Further, a major advantage of using robotic technology over manual disinfection systems is traceability, as the robot will repeat the validated room disinfection precisely again and again. If it does not, it will deliver a fail report, producing a much higher level of accountability than stationary lights.
The development of autonomous disinfecting robots started in 2014, when a group of Danish hospitals demanded a more effective way of reducing infection rates in hospitals. Through a collaboration of bacteriologists, virologists, and hospital staff from hospitals and robot developers, designers, engineers, investors, and business people from Blue Ocean Robotics, UVD Robots deployed its first autonomous robot at the Odense University Hospital in Denmark in 2018.
These self-driving robots can now disinfect a hospital room in about 10–15 minutes. UV-C light is also known to kill airborne microbes, which is becoming increasingly of interest. UV-C light is not harmful to humans in small dosages, and the light emitted through door cracks, etc., is not a health concern.
Further, a UV-light disinfection system also does not require changes in a room’s ventilation, and does not leave residue after treatment. There were no reports of damage to materials in the room during the use of UV-light disinfection systems.
A large volume of UVD Robots are currently in operation in close to 50 countries worldwide. They have now been deployed at hospitals in areas hard hit by the coronavirus, such as in Wuhan, China, and in Italy.
In U.S. hospitals alone, the Centers for Disease Control estimates that hospital acquired infections (HAIs) account for 1.7 million infections and 99,000 associated deaths each year. Further, according to research, patients who acquire infections from surgery spend, on average, an additional 6.5 days in the hospital, are five times more likely to be readmitted after discharge, and are twice as likely to die. Moreover, surgical patients who develop infections are 60 percent more likely to require admission to a hospital’s intensive care unit. Surgical infections are believed to account for up to 10 billion dollars annually in healthcare expenditures.
For some perspective on how autonomous disinfecting robots can help, last December, just before the coronavirus outbreak, an autonomous robot disinfected an entire hospital theater suite of 17 rooms including corridors. The disinfection comprised 60 separate disinfection positions. It was completed in fewer than two hours and involved fewer than 10 minutes of manual labor, underscoring how state-of-the-art robotic technology can drastically increase the coverage of automated infection prevention procedures within a theater setting.
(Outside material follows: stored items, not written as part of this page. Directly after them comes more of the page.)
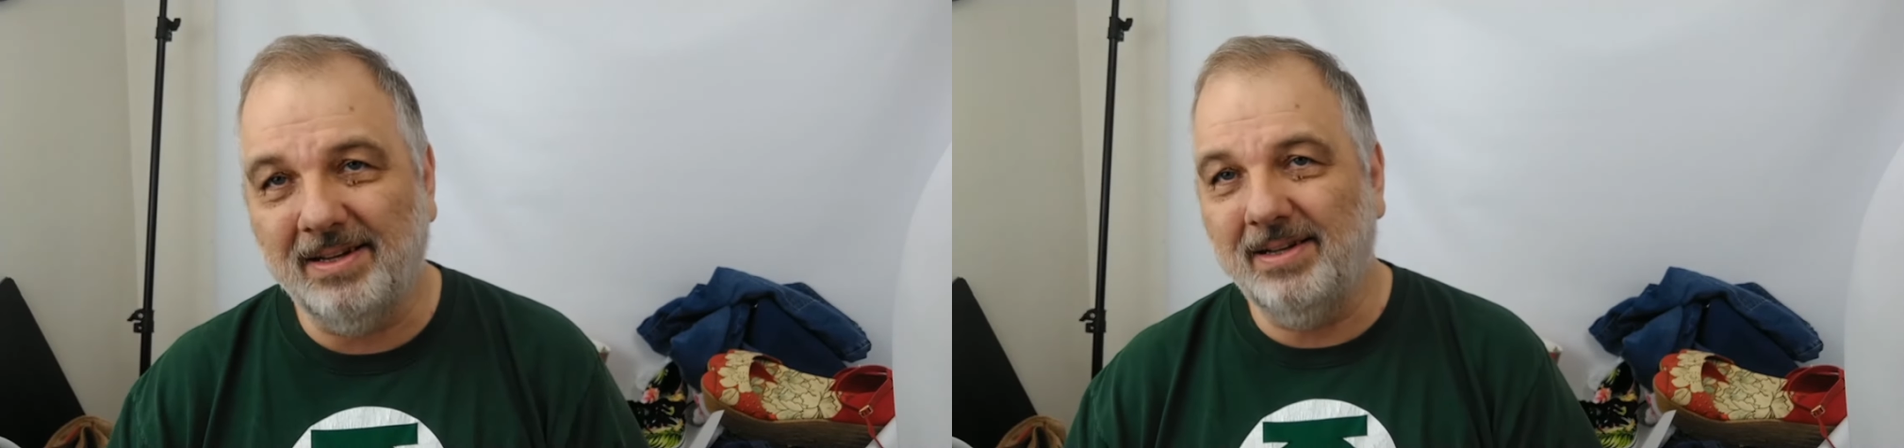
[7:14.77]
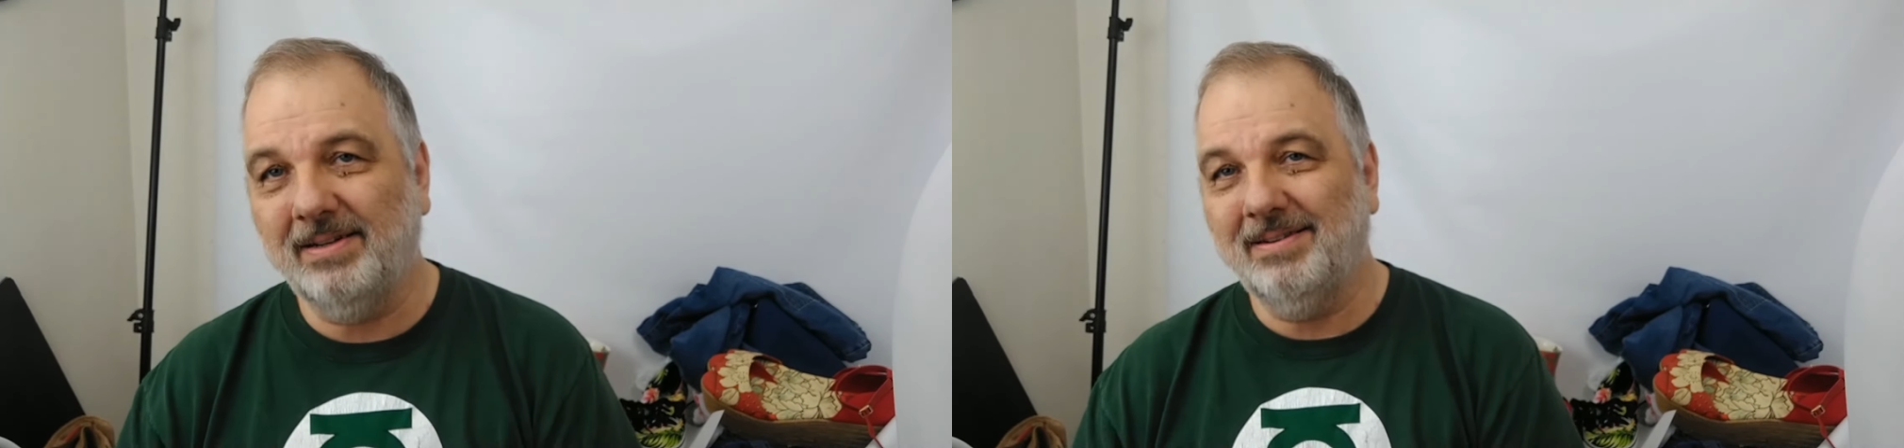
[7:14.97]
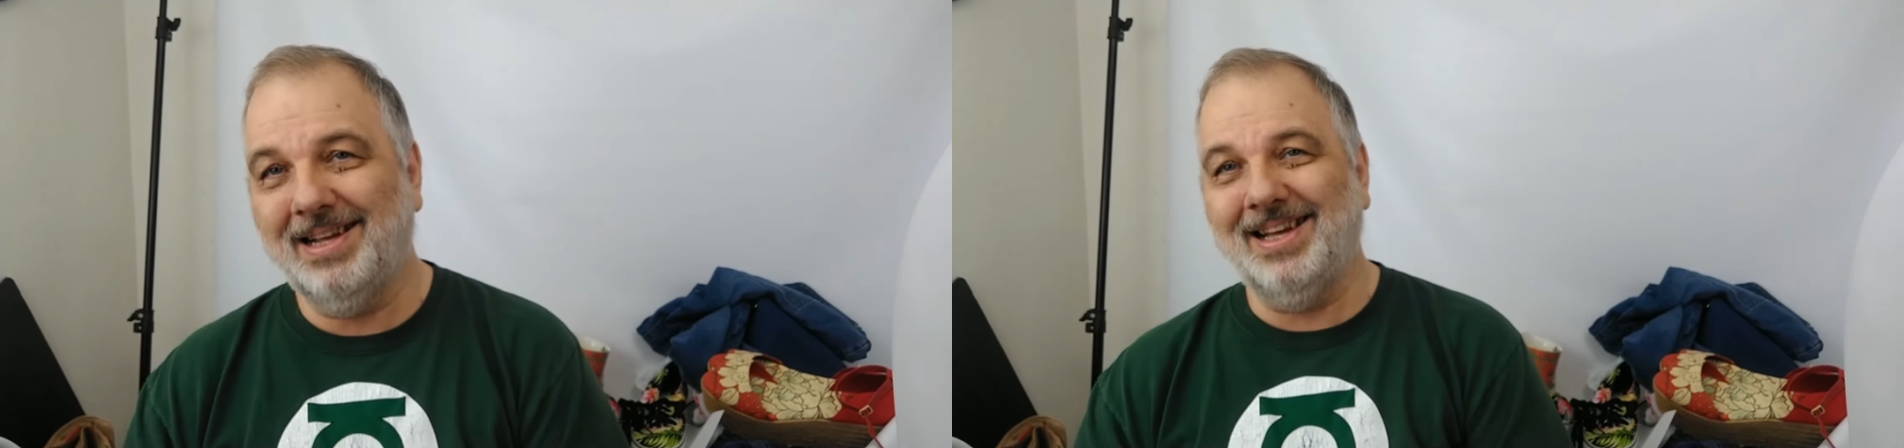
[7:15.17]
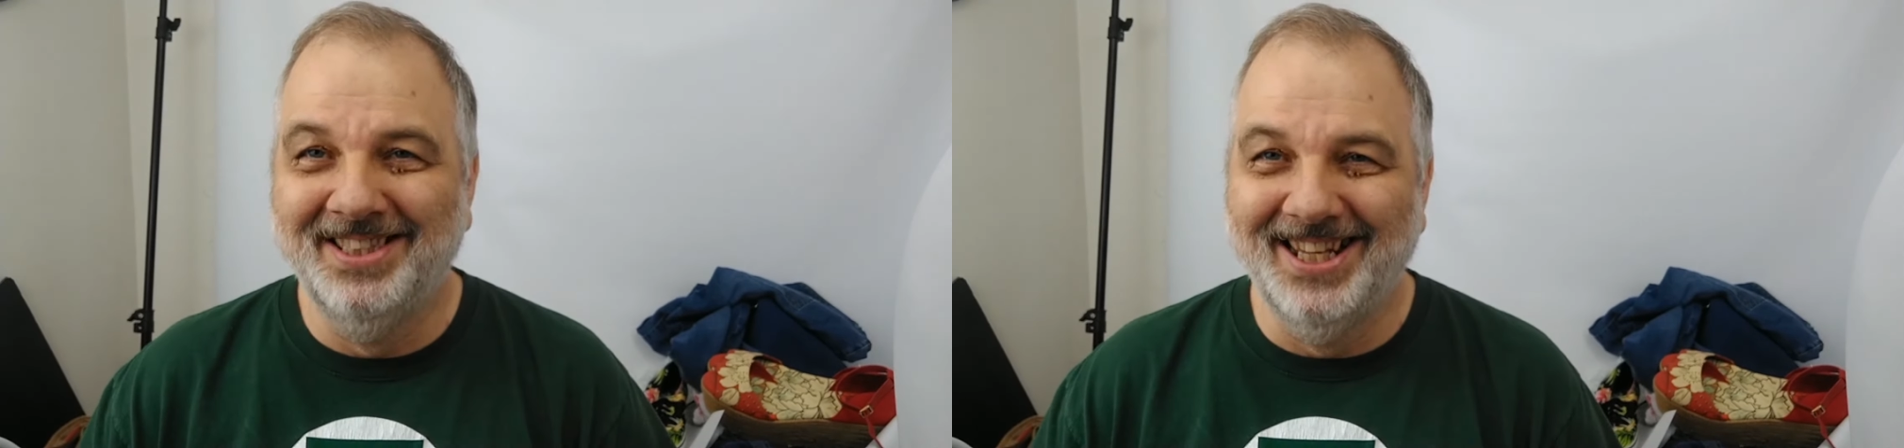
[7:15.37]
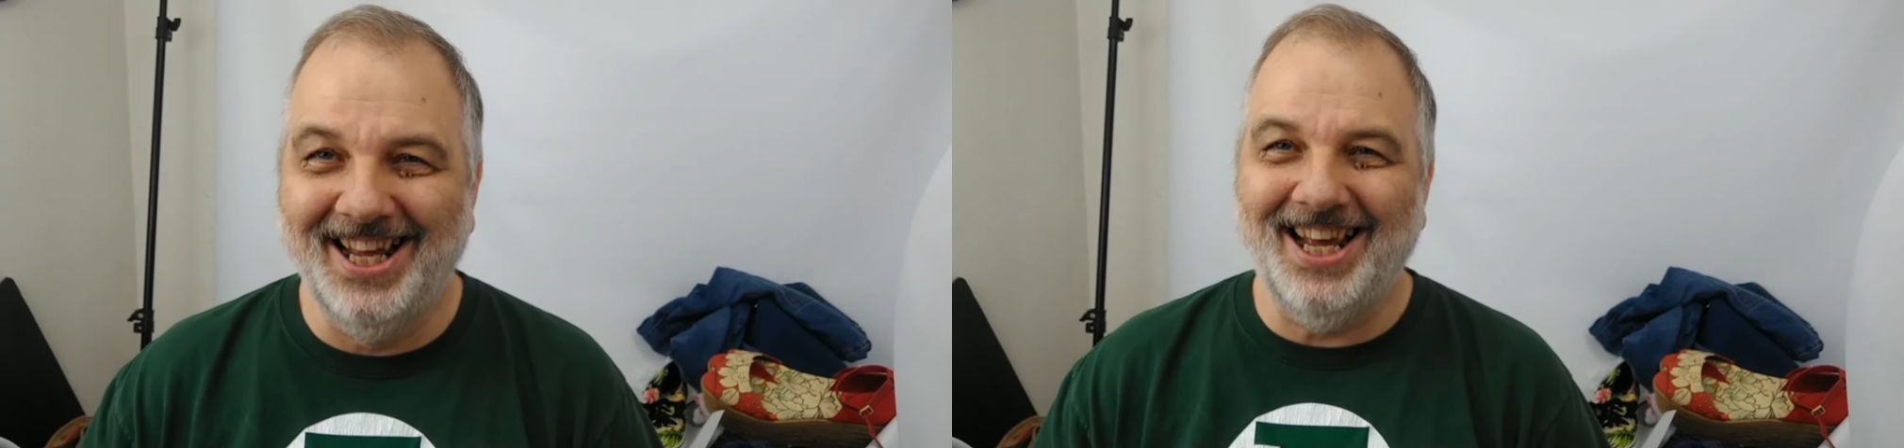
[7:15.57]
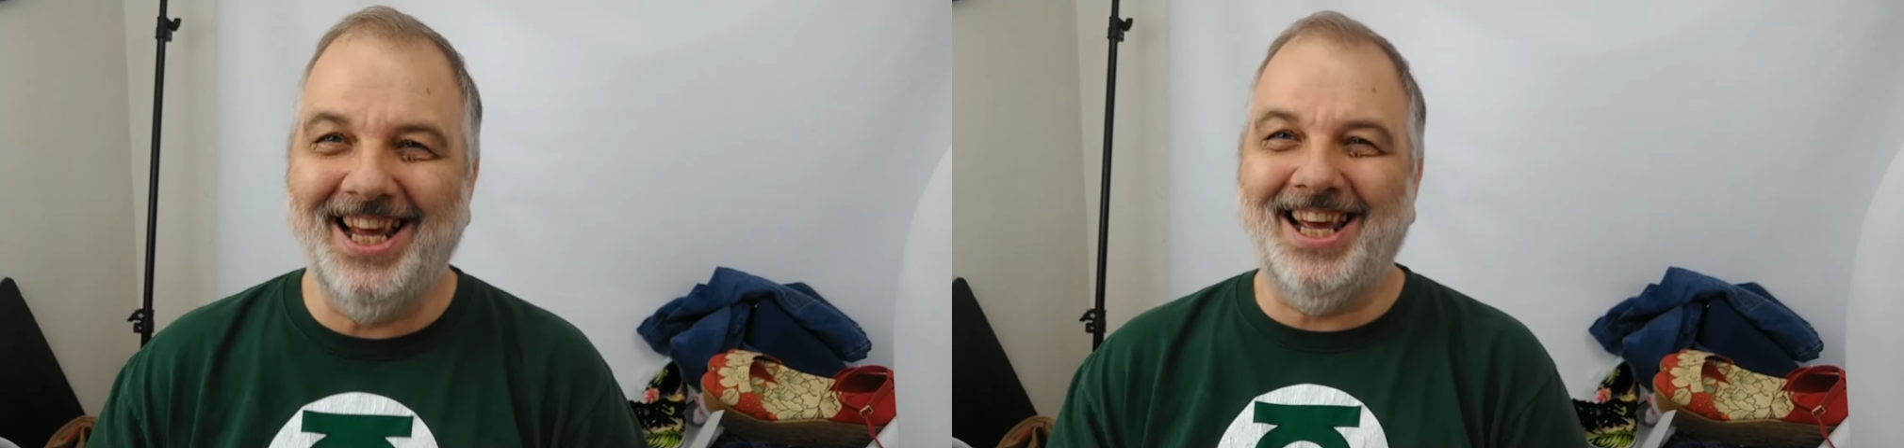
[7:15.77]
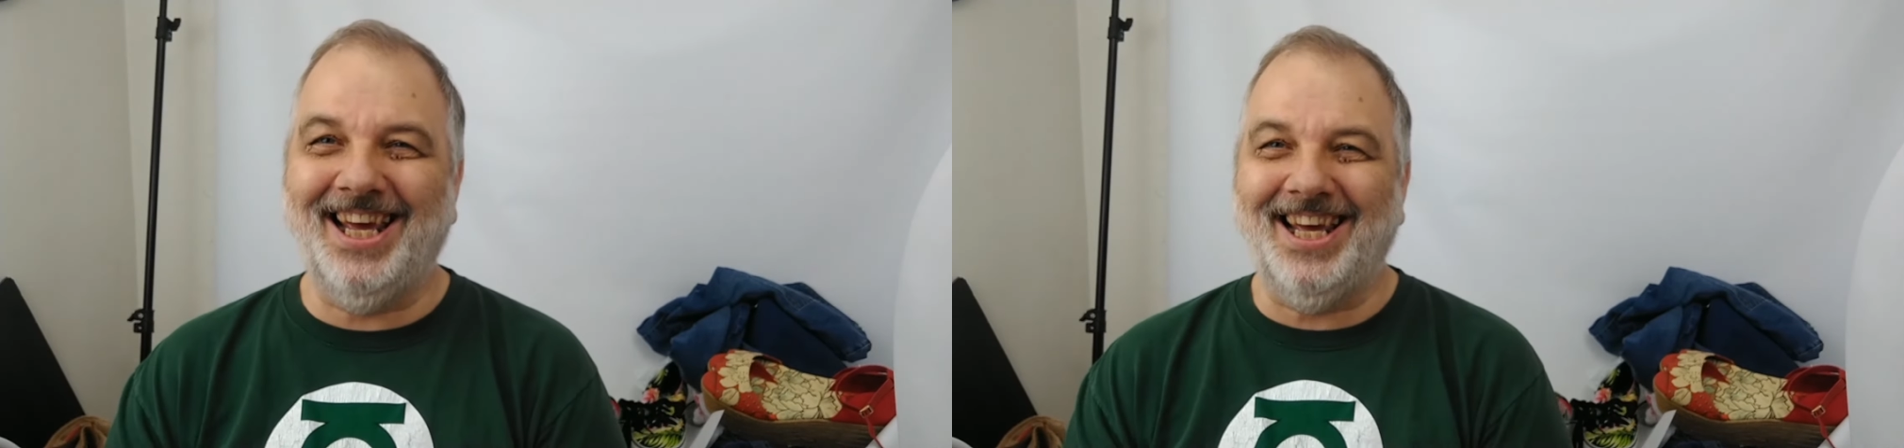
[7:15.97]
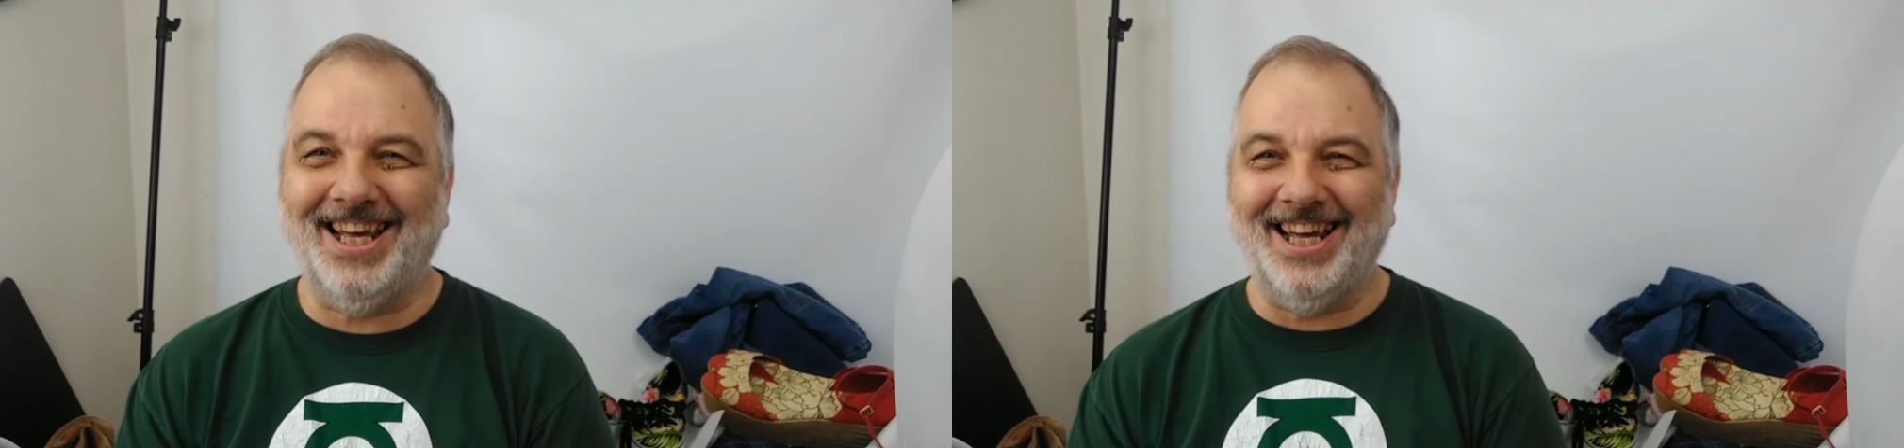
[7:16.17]

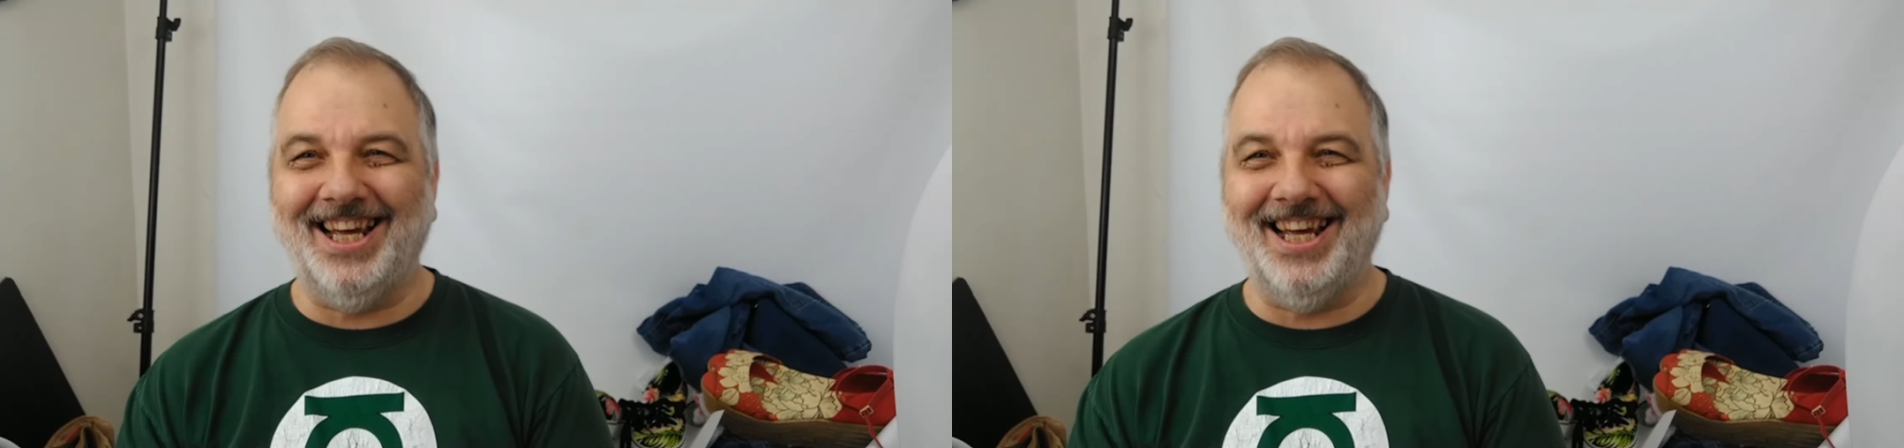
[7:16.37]
good.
For the first time in history, theater personnel can routinely disinfect between procedures, as well as carry out a daily yet thorough disinfection of the complete theater suite, in less than two hours using minimal labor resources. This drastically reduced associated labor costs without sacrificing efficiency.
Beyond the pandemic
As we move beyond the coronavirus pandemic, it is likely that we as a global society will emerge with a very different sense of the need for disinfection. We will demand greater protection against not only hospital-grade infections, but new infectious risks to health in other environments.
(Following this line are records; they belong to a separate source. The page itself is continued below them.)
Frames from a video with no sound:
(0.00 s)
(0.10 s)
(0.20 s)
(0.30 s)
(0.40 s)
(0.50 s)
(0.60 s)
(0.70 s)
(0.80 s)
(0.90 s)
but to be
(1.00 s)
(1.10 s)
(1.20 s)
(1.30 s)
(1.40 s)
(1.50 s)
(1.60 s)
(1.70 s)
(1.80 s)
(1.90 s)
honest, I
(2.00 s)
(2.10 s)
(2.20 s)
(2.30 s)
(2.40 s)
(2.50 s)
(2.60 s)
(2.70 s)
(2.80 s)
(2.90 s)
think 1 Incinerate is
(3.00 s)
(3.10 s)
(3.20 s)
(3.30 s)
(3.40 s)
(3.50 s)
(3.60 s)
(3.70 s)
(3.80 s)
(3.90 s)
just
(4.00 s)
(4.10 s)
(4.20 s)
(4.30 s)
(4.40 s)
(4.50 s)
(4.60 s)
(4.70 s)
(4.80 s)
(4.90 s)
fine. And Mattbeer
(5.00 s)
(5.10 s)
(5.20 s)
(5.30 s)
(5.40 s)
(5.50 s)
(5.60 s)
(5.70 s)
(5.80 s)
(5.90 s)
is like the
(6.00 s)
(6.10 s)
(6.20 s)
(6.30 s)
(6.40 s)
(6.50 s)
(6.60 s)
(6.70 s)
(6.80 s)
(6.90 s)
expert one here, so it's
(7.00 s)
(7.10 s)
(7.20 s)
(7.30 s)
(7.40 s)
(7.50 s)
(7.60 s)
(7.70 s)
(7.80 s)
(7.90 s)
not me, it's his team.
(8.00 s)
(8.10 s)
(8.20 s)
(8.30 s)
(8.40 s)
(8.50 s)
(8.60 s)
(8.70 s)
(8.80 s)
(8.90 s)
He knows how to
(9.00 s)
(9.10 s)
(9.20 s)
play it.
While the coronavirus is pulling the effectiveness of UV-C light into the spotlight, self-driving disinfecting robots were already being successfully deployed to fight HAIs well before. Looking ahead, prevention will likely become central to controlling and eliminating the spread of diseases like coronavirus. We will see this disinfecting technology moving back into environments like those where UV-C light was being used in the 19th century and into more places, including factories, food storage facilities, prisons, schools, supermarkets, and airports.